Palaro alums Gequillana, Morado to present athletes: Do your best

Levi Verora
Before they were Ateneo Lady Eagles, they were volleybelles showing their stuff at Palarong Pambansa. Kim Gequillana and Jia Morado offer their encouragement to the next generation of Palaro aspirants

Palaro alums Jia Morado (L) and Kim Gequillana (R) of Ateneo credit Palarong Pambansa with helping develop their volleyball skills. Morado photo from her Facebook

MANILA, Philippines – Even before landing at Ateneo de Manila University and bagging glory in the UAAP Season 76 women’s volleyball tournament, Lady Eagles’ rookies Kim Gequillana and Jia Morado began trekking for volleyball supremacy at the Palarong Pambansa.

Both newcomers for the Katipunan-based spikers, Gequillana and Morado used their brilliant run in the Palarong Pambansa to make it to the UAAP volleyball wars and deliver when it mattered the most.

Before donning the blue and white, Gequillana of St. John’s Institute in Bacolod tag-teamed with wunderkind Bernadeth Pons to lead the Western Visayas secondary girls volleyball squad to the semifinals of last year’s Palaro in Dumaguete City.

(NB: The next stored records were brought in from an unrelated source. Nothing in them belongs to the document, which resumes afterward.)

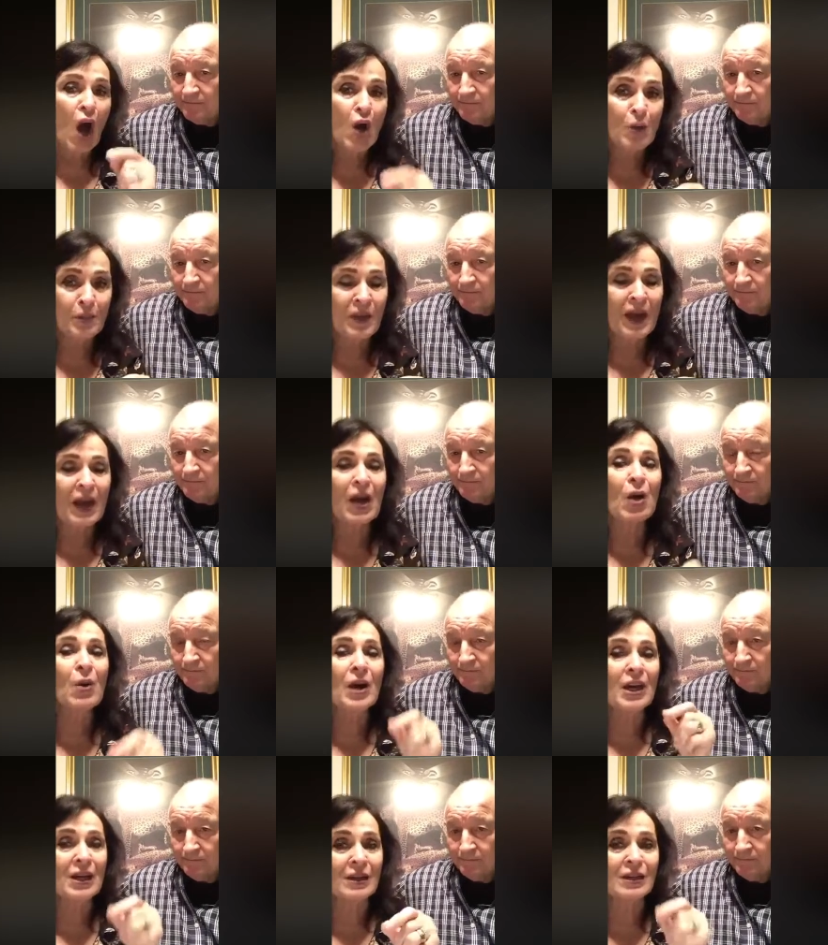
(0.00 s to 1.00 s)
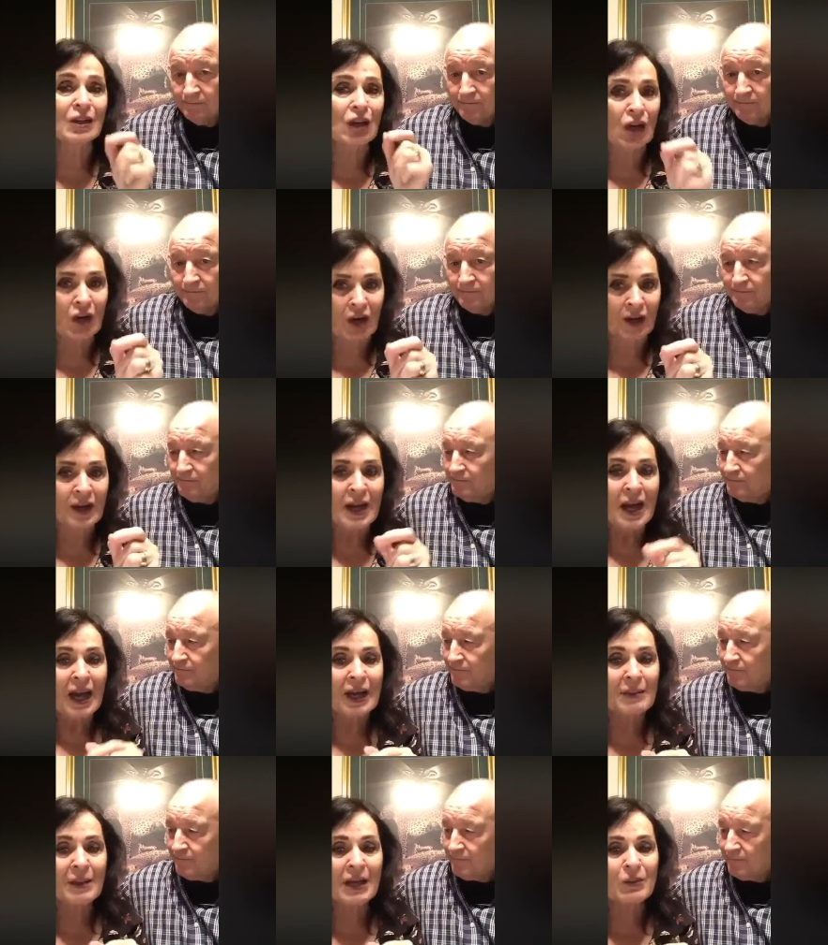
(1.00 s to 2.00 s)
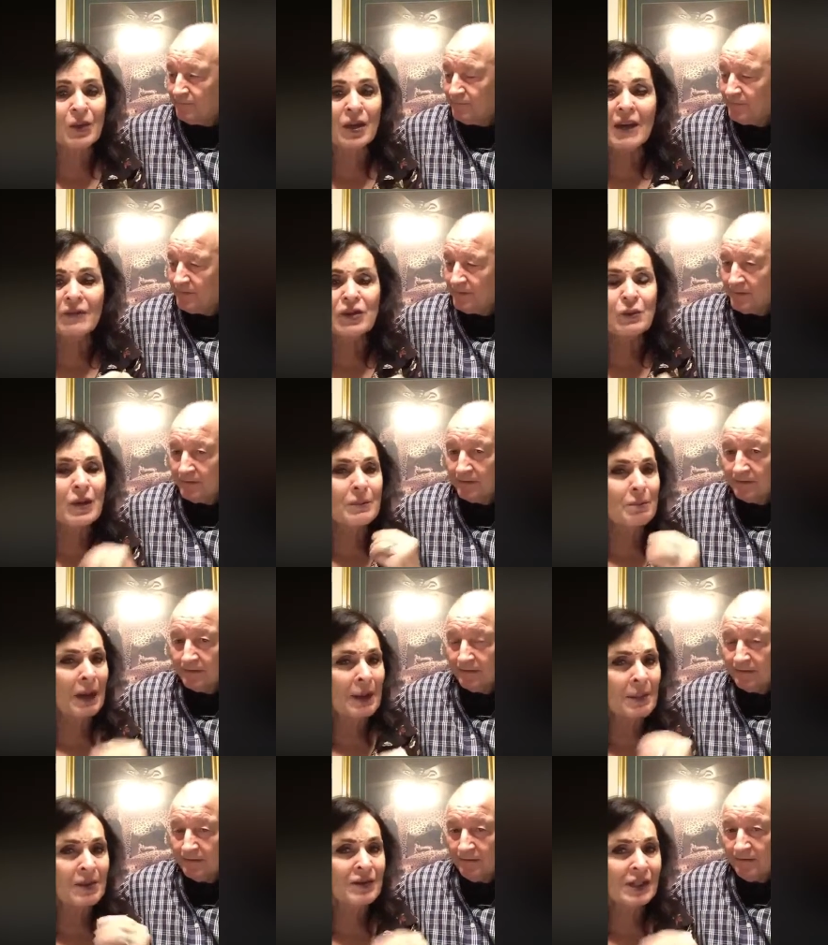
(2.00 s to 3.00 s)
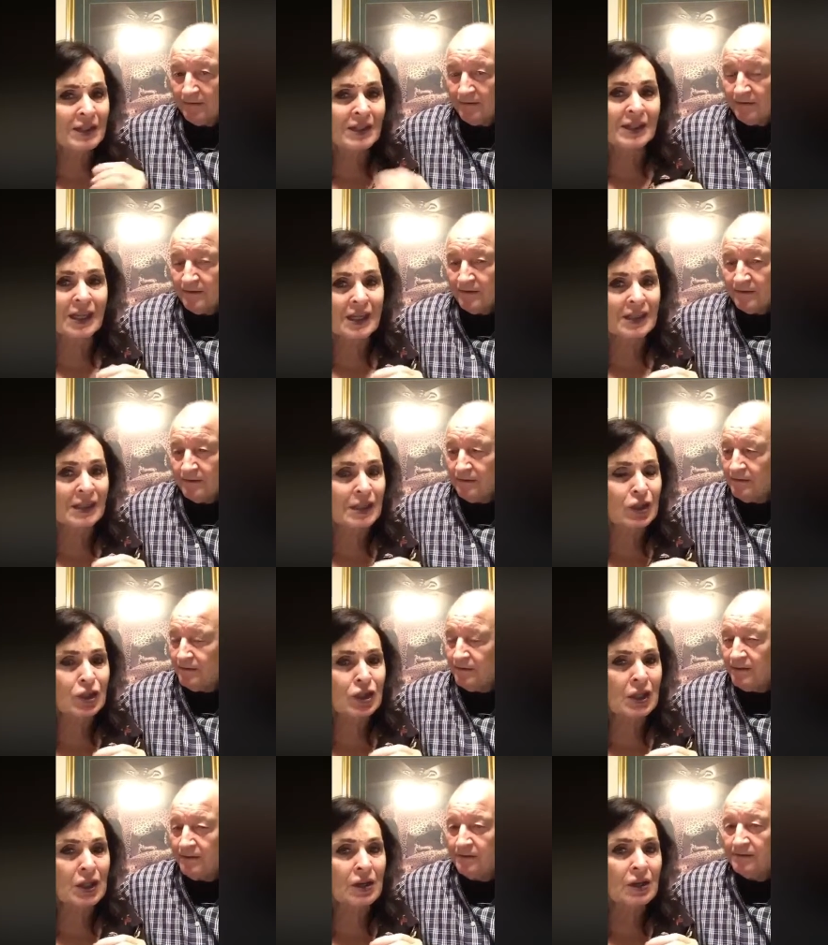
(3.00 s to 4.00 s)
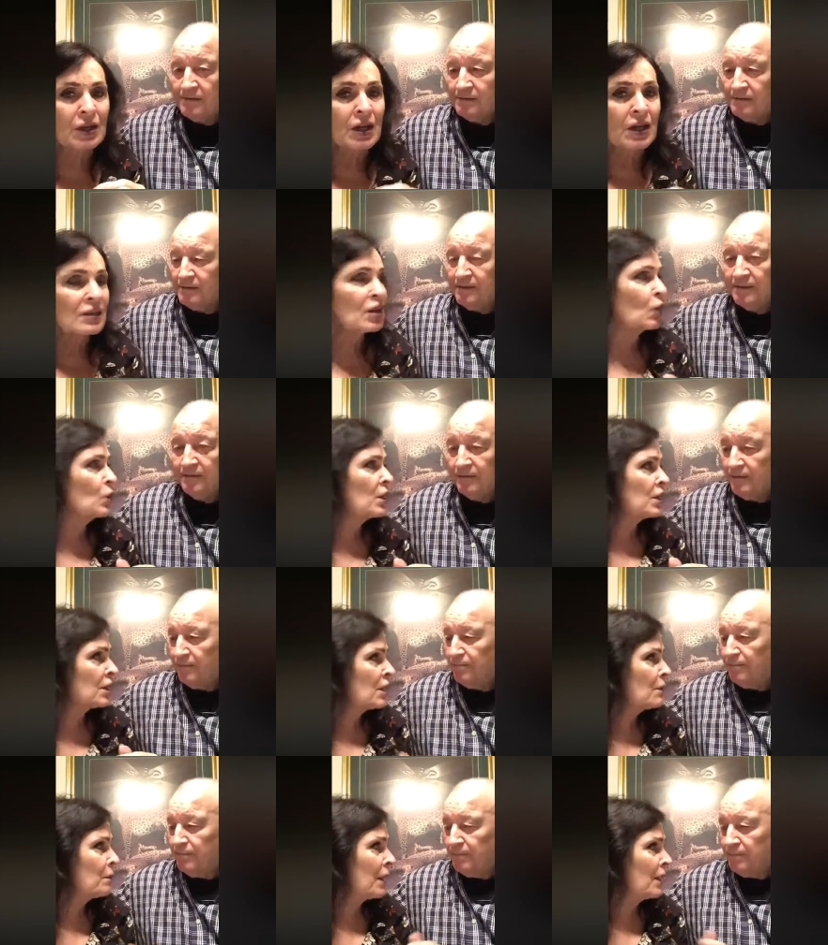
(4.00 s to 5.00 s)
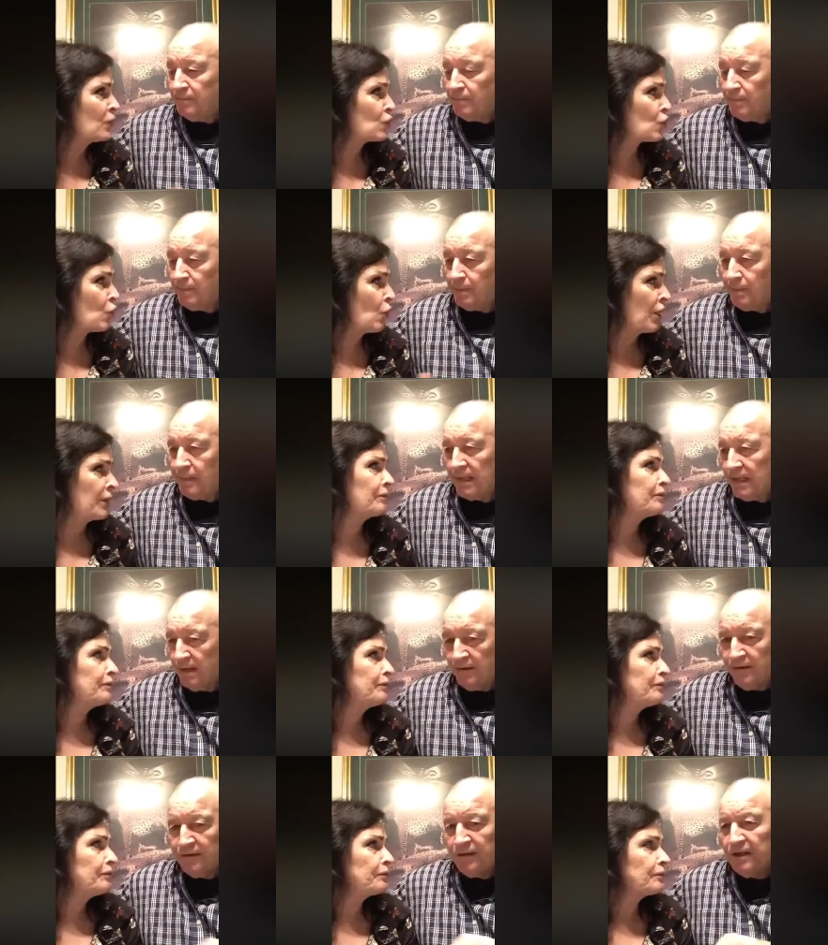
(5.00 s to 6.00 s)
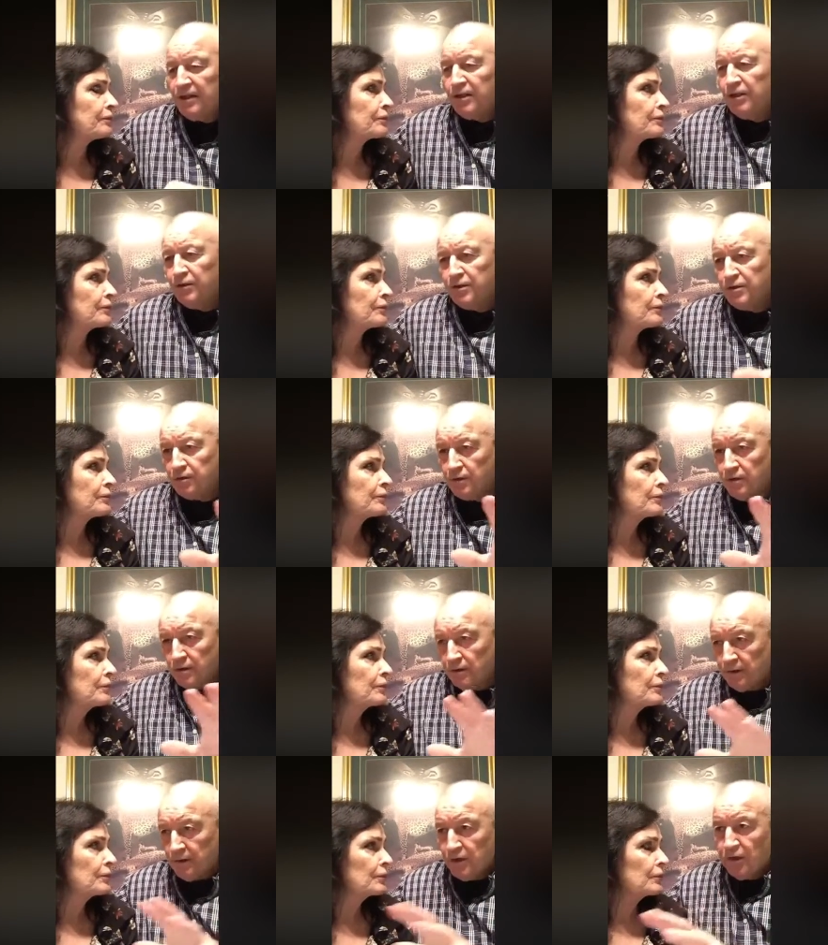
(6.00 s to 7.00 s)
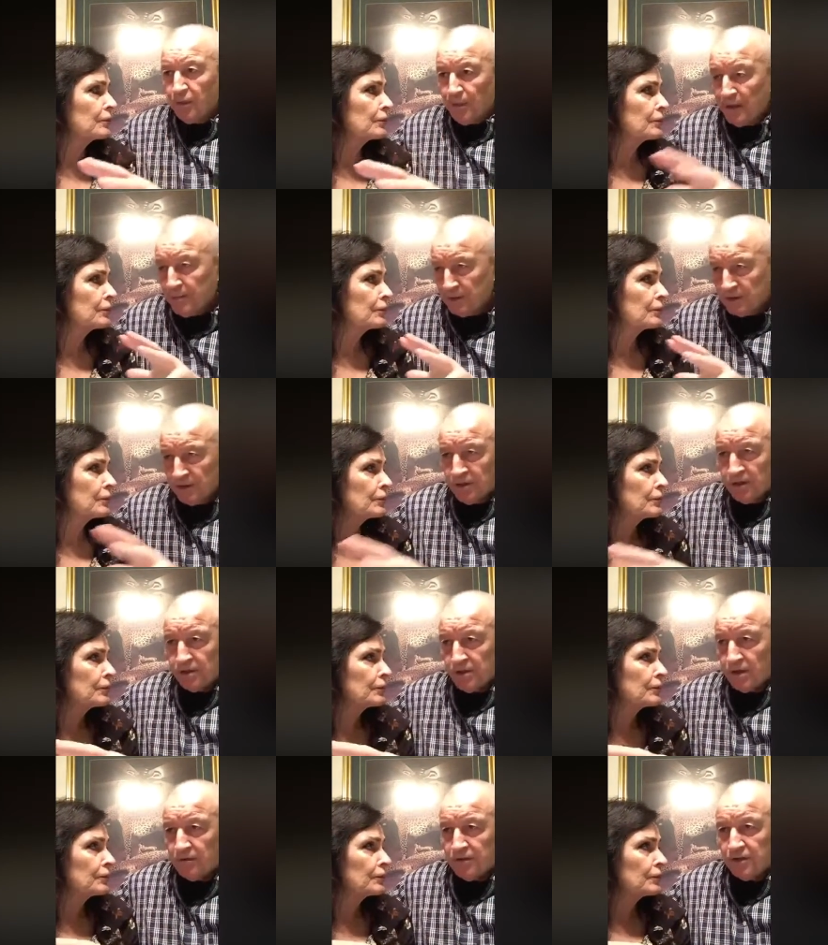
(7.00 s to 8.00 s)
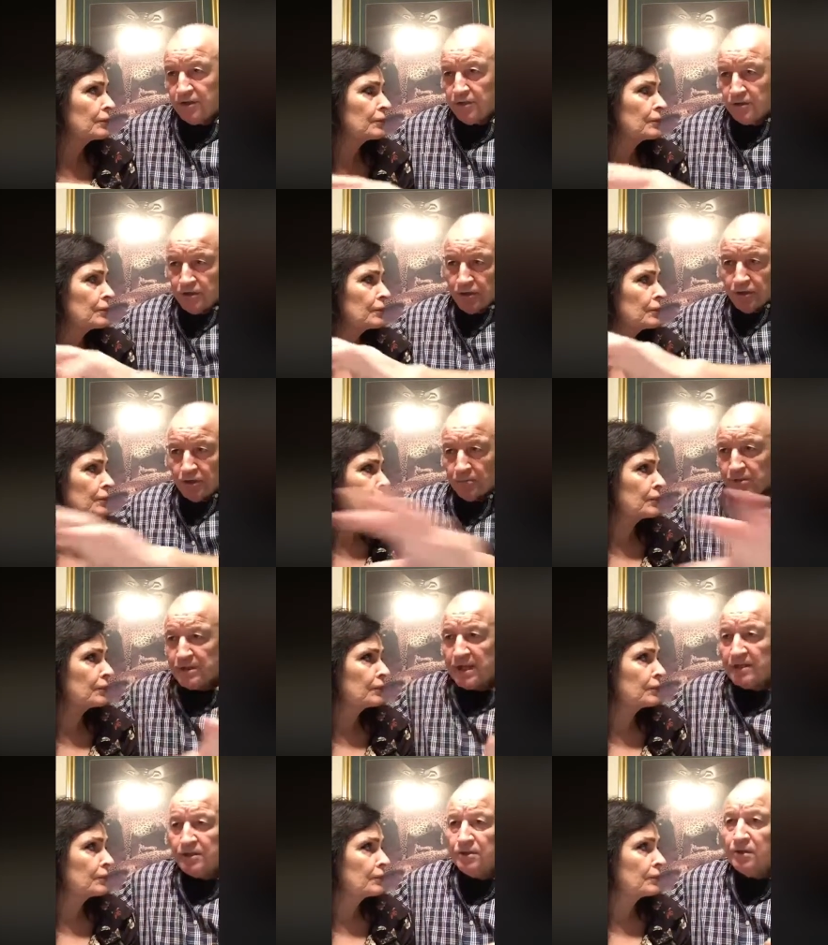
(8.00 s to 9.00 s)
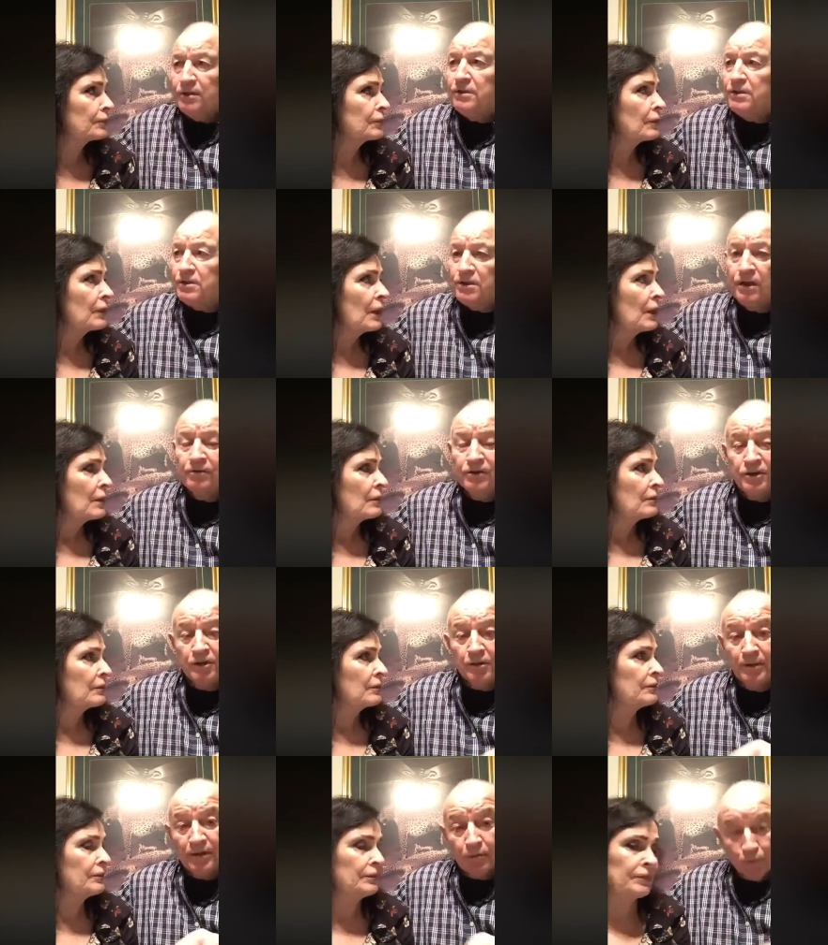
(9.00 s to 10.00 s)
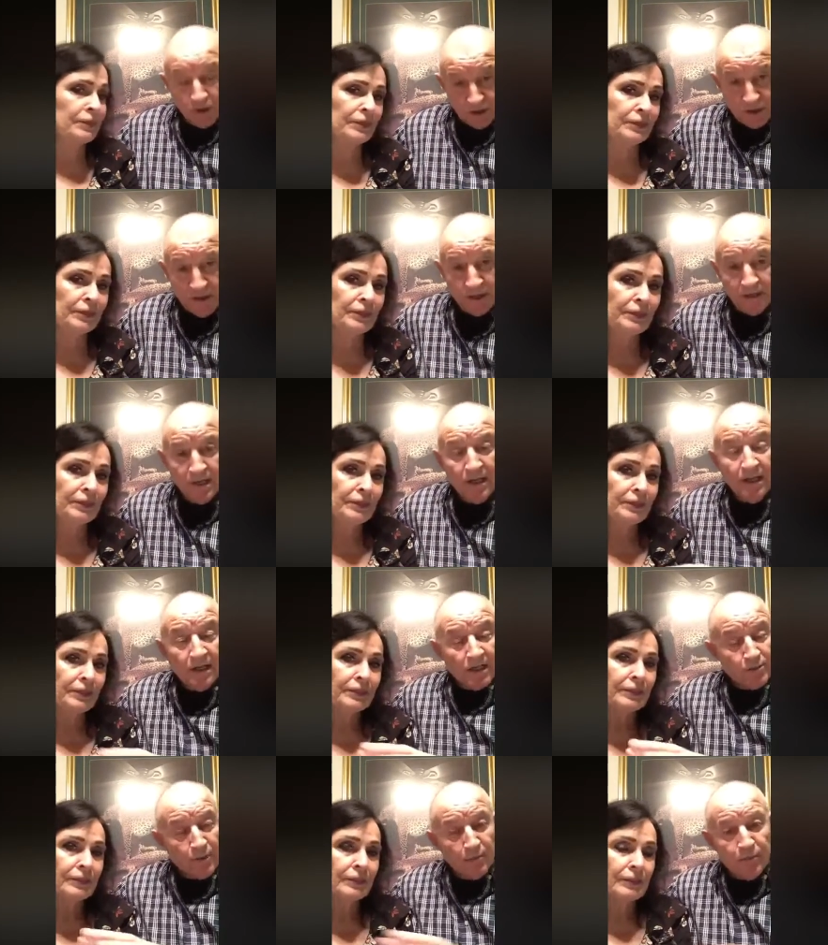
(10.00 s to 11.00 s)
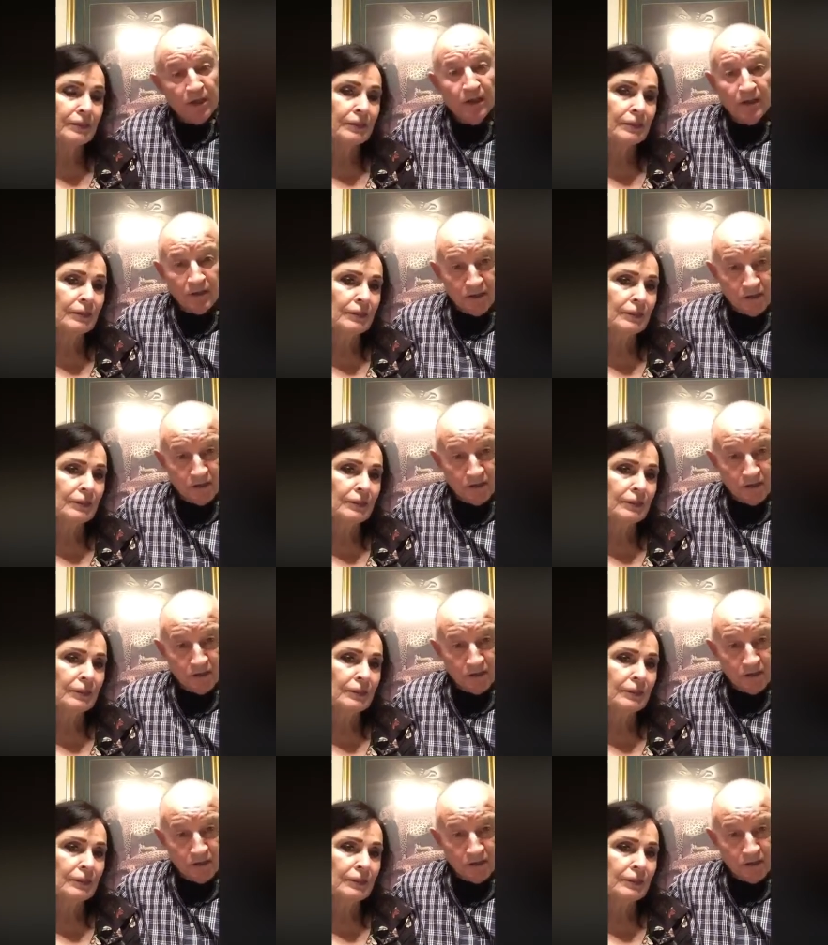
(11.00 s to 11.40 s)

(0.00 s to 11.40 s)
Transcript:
Speaker 1: Hope thou in God. Amen. We have to remember these things this yeah. year so yeah. we keep our joy.
Speaker 2: And I think, you know, you, you know, people can discourage you, circumstances can discourage you, but the worst mm-hmm. kind is when we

The high-flying outside hitter then brought her talents to Katipunan and although seldolmy used in the early stages of the UAAP tournament, Gequillana had quality exposure in the finals, particularly in the third set of Game 2 when Ateneo badly needed someone to score.

De La Salle University won that match but the Lady Eagles went on to take crown days after.

She says the Palaro experience is vital in developing key skills. From her first championship with the Lady Eagles, Gequillana has earned a spot in Ateneo’s regular rotation in the on-going Shakey’s V-League first conference.

“Palaro helped me because it is the first step. This is where you get exposure and I gained experience from it. When I entered Ateneo, I already know how to handle pressure,” Gequillana told Rappler.

No pressure for cool and calm Morado

Winning championships is nothing new to Ateneo setter Jia Morado, who led the National Capital Region volleybelles to a championship in the 2012 edition in Lingayen, Pangasinan.

Morado’s presence of mind and accuracy in the skill of setting has already earned her a Best Setter award in that Palaro edition; and just in her rookie UAAP season two years after, Morado narrowly missed the Best Setter award, only yielding it to La Salle’s Kim Fajardo.

Although Morado missed the 2013 spectacle due to injury, she made sure to return with a bang as she announced her UAAP debut with the title.

“There is a big transition from high school to college but my coaches always tell me to play without pressure and play happy,” said the Colegio San Agustin-Makati alum.

In their UAAP championship series last March, the young Morado performed like an experienced veteran ready to deliver even under immense pressure.

Morado distributed well and helped the Lady Eagles execute their plays with precision.

“I play with a mindset that if I won’t be able to set well, we will not be able to get kills,” she shared.

“I still want to improve on my maturity and I want to add more variety to our plays.”

Show your best, go all out

As graduates of the nation’s biggest sports spectacle, Gequillana and Morado reminded the aspiring young athletes to showcase everything they have, since their Palaro exposure might open the doors for a brighter future.

“Show your best. The Palaro is a stepping stone,” said Gequillana.

Morado added: “Go all out each game. Whatever you do in the Palaro will be helpful once you go to college.”

This year’s Palaro lasts for only a week, but if the athletes flash determined looks and play their hearts out each time they hit the volleyball court, they may likely end up as Gequillana and Morado’s successors – champions in the collegiate ranks.